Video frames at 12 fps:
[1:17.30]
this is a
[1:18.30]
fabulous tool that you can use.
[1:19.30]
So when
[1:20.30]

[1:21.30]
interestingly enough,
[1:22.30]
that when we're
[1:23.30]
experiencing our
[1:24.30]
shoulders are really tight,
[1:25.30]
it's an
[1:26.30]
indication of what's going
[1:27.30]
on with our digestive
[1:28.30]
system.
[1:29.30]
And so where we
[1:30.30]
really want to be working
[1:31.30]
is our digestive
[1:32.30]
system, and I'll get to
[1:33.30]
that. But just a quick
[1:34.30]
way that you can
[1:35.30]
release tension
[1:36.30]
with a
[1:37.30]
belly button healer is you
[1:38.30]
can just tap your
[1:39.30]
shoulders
= = = = = = =
▶ **PROBLEM DETAILS**
Copy out every entry above exactly.

▶ **RESPONSE TO THIS EXERCISE**
Video frames at 12 fps:
[1:17.30]
this is a
[1:18.30]
fabulous tool that you can use.
[1:19.30]
So when
[1:20.30]

[1:21.30]
interestingly enough,
[1:22.30]
that when we're
[1:23.30]
experiencing our
[1:24.30]
shoulders are really tight,
[1:25.30]
it's an
[1:26.30]
indication of what's going
[1:27.30]
on with our digestive
[1:28.30]
system.
[1:29.30]
And so where we
[1:30.30]
really want to be working
[1:31.30]
is our digestive
[1:32.30]
system, and I'll get to
[1:33.30]
that. But just a quick
[1:34.30]
way that you can
[1:35.30]
release tension
[1:36.30]
with a
[1:37.30]
belly button healer is you
[1:38.30]
can just tap your
[1:39.30]
shoulders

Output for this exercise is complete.